Tanto que solo puedes verlas en este lugar en todo el planeta…
—dijo Natasha en voz baja a su lado, su entusiasmo por las flores presente en su voz.
—¿A ti también te gustan…
—preguntó de repente Zeras mirándola a los ojos verdes.
—Sí…
—respondió Natasha, lo que hizo que Zeras se inclinara al suelo y arrancara una de las rosas.
—La primera vez que te vi, Natasha, noté que eres la Humbana más hermosa que jamás haya posado mi alma…
—dijo Zeras mientras tomaba sus suaves manos en las suyas y miraba dentro de sus ojos verdes.
—Pero tampoco puedo evitar notar que parecías carecer de algo pequeño…
—dijo Zeras, provocando que ella lo mirara con curiosidad.
—Oh, ¿y qué sería eso?
—Te falta…
el brillo…
—dijo Zeras mientras introducía con cuidado la rosa brillante en su cabello, haciendo que su hermoso rostro se iluminara con la luz variada de la rosa.
—Mira en mis ojos, dime cómo te ves ahora…
—Zeras susurró mientras Natasha miraba en sus oscuros ojos y veía su claro reflejo.
—Tan hermosa…
—susurró ella.
—Oh, ¿realmente crees que soy hermoso?
—preguntó Zeras mientras una sonrisa maligna aparecía repentinamente en su rostro antes serio.
—¡Qué!, me refería a mi reflejo en tus ojos…
—Eh, todos, Natasha cree que soy tan hermoso…
—gritó Zeras en voz alta, pero inmediatamente fue interrumpido cuando sintió que el suelo temblaba detrás de él.
—Mentiroso…
Detente…
—Natasha saltó sobre él, su mano suave sujetando firmemente sus labios, y ambos fueron lanzados sobre las flores verdes.
—Eh, todos…
Natasha está intentando impedirme que os cuente lo que ella…
—¡Cosa sin vergüenza, mira cómo te apalearé hoy…!
—Eh, todos, ayuda…
Está intentando matarme…
—Calla…
—Eh…
Tú…
La batalla en el suelo de dos Humbanos, un hombre y una mujer tuvo lugar en medio del jardín, mientras la mujer golpeaba repetidamente al hombre que solo podía gritar de dolor, sus risas ocasionales resonando por todo el jardín…
— — —
Un poco lejos de la ubicación del dúo.
Se podía ver un grupo de 3 hombres Humbanos que observaban a Zeras y Natasha, con una copa que contenía jugo rojo en su mano.
—Theo realmente cambió mucho después de regresar de la guerra, ¿no creen ustedes?
—dijo Mori mientras miraba al dúo, una pequeña sonrisa en su rostro.
—Parece que finalmente ganó esa parte de él que le faltaba, esa parte audaz…
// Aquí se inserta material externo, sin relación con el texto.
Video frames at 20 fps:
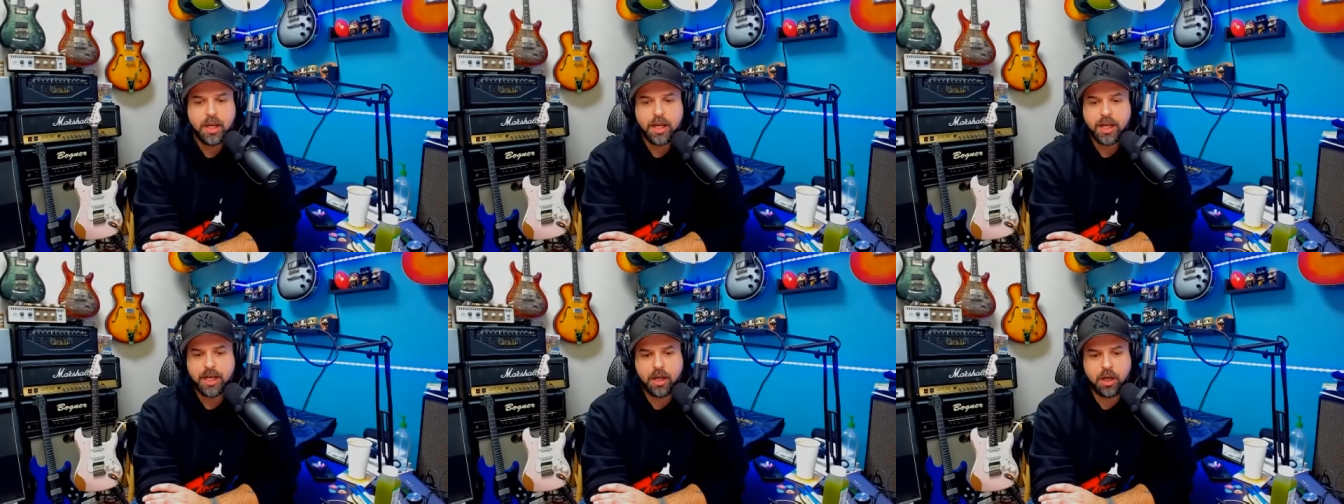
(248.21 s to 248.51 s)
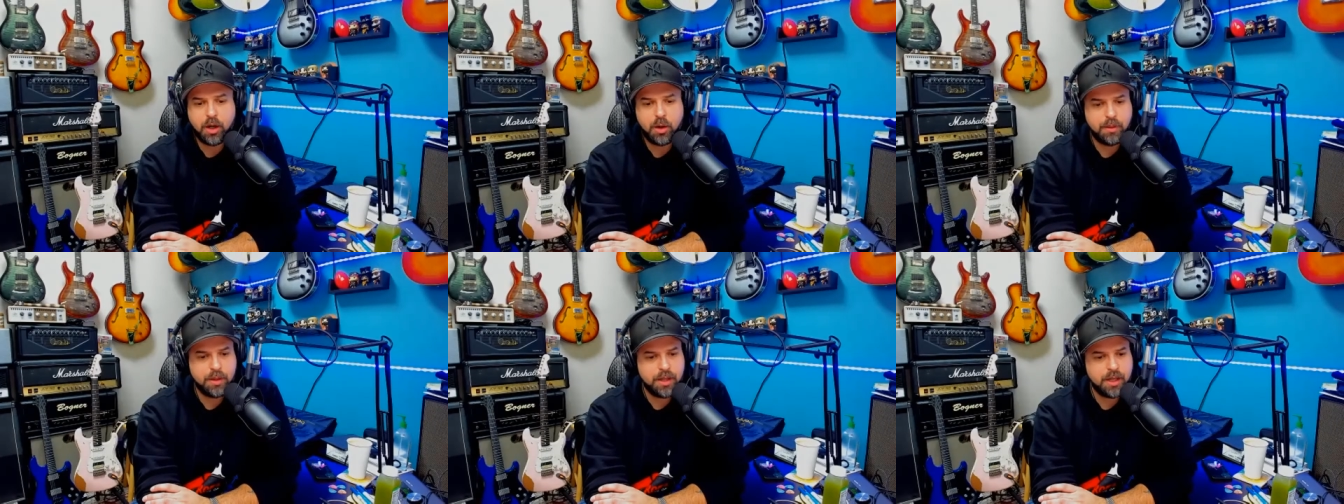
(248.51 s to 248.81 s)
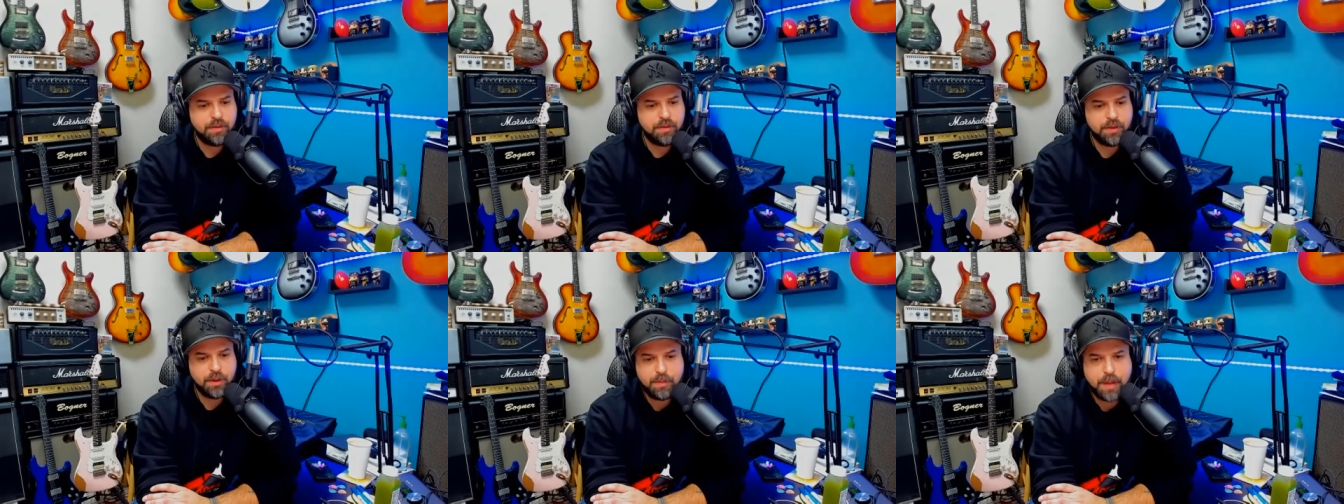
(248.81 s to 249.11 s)
You know,
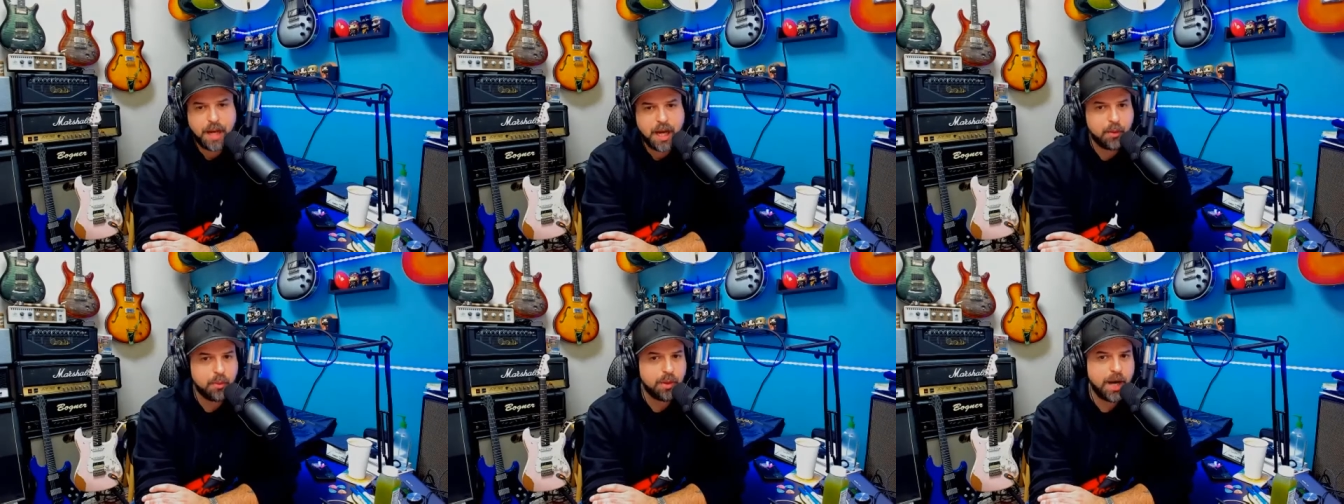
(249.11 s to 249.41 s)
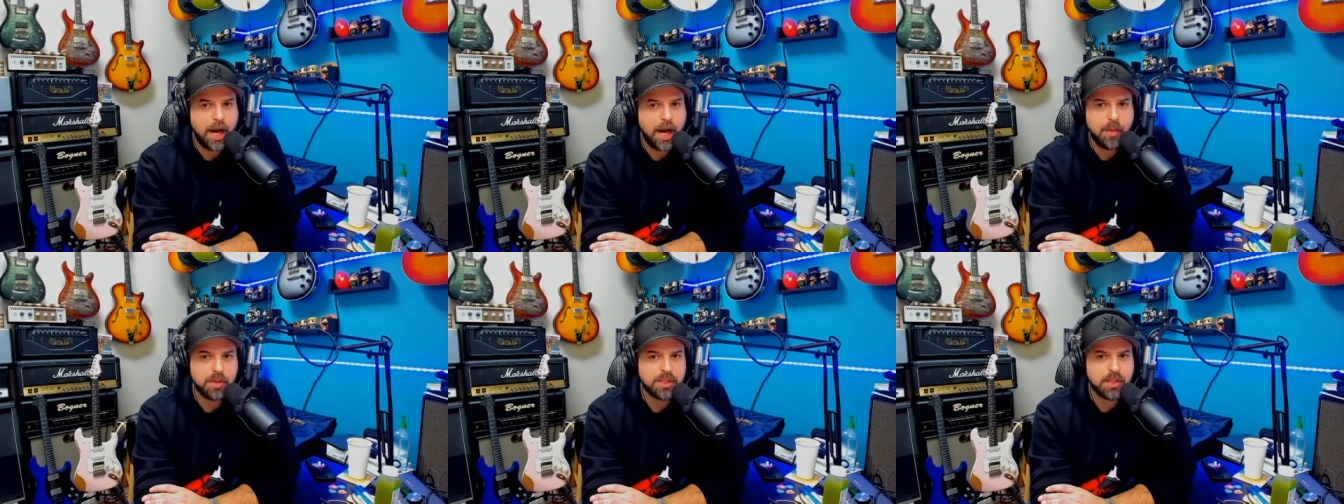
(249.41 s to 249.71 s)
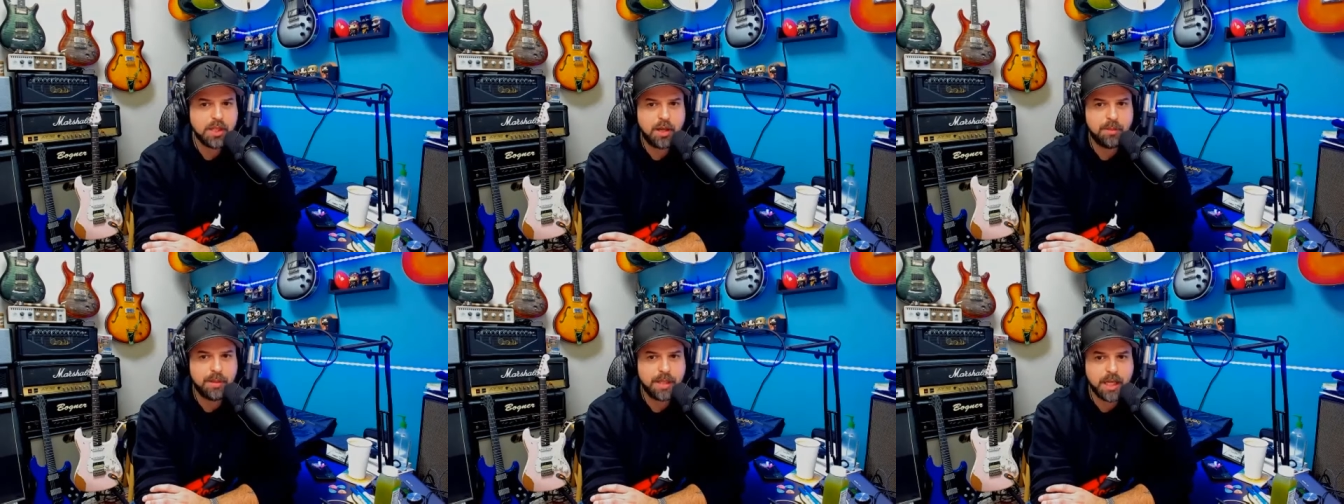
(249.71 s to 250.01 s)
even back when I was
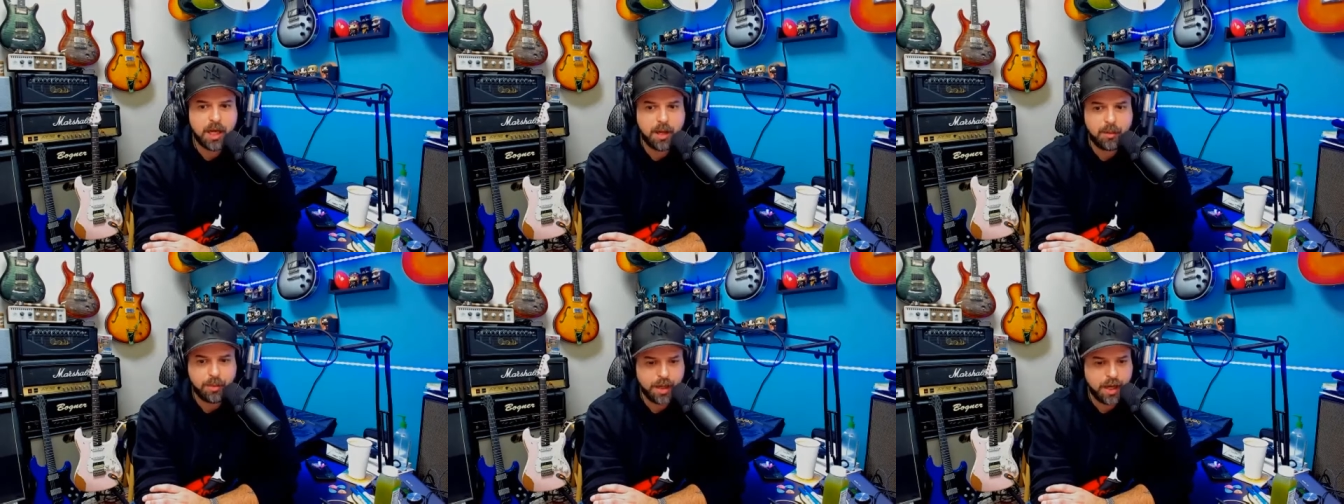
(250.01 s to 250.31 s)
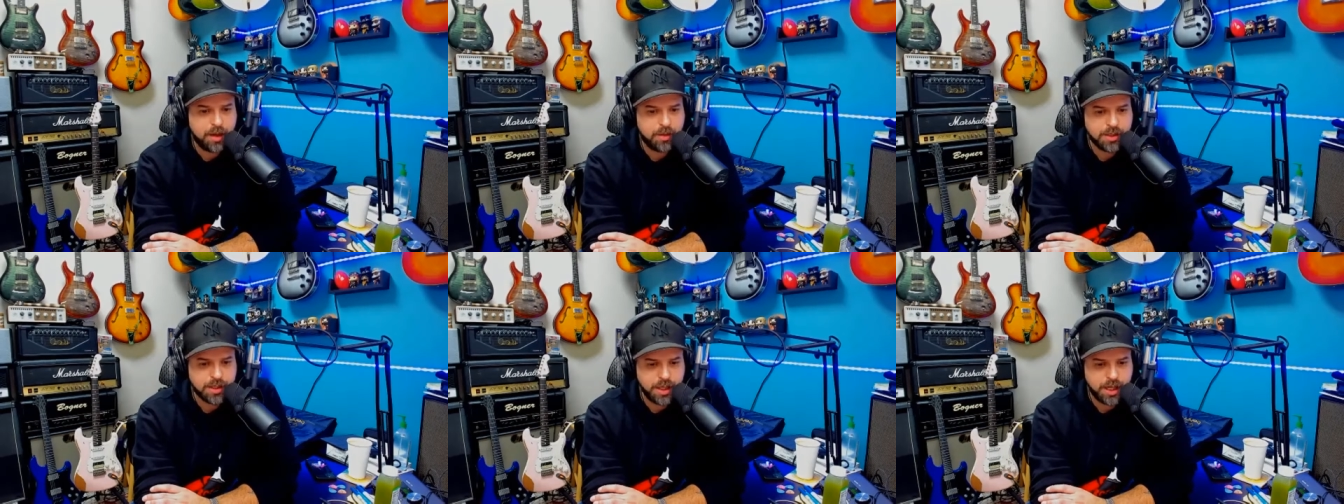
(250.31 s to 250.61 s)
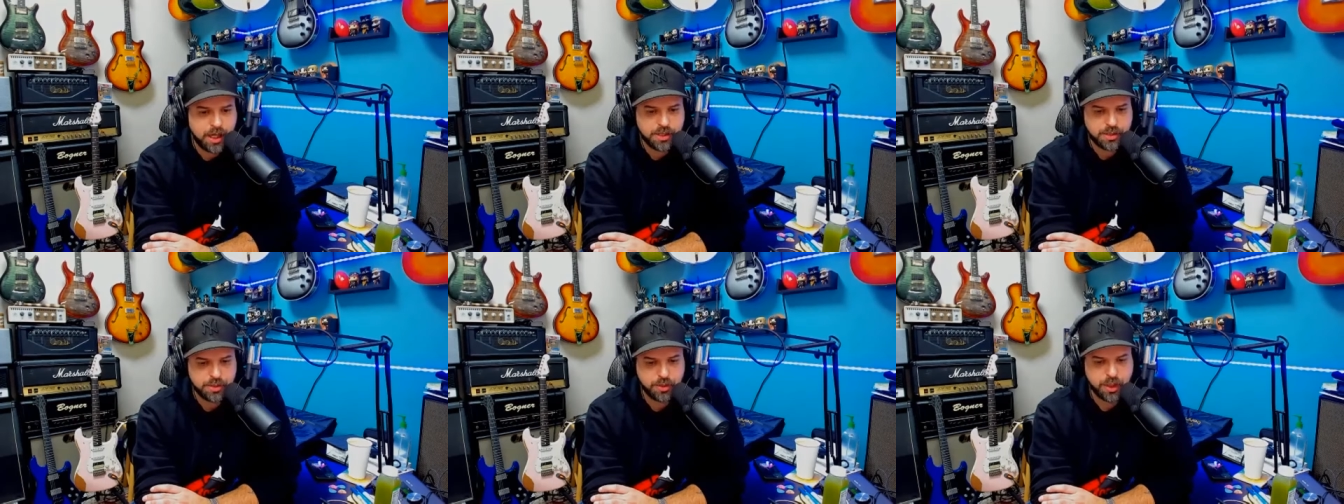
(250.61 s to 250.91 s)
coming up, when I was in
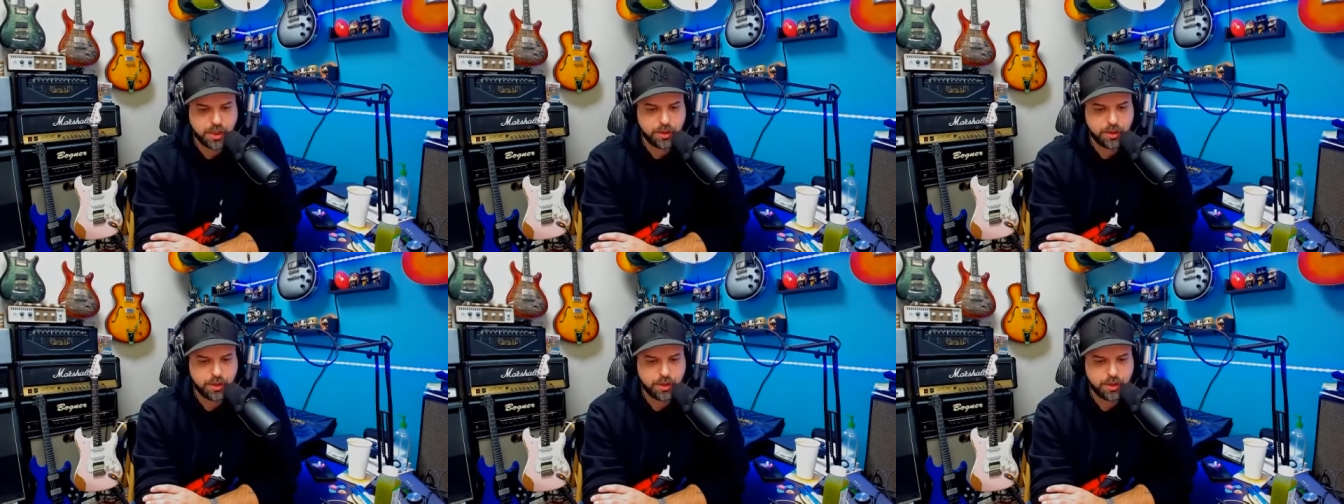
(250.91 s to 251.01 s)
high school,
—confirmó Bero, uno de los Humbanos.
—Independientemente de lo que realmente le pasó en la guerra…
Yo sé en lo profundo que prefiero este tipo de Theo audaz, y parece que era la parte que Natasha también había estado buscando en él…
—dijo Xoro mientras bebían lentamente su copa mirando la ‘batalla’ que ocurría abajo, la cual pronto se detuvo mientras ambos luchadores miraban al cielo nocturno, respirando con los pulmones exhaustos.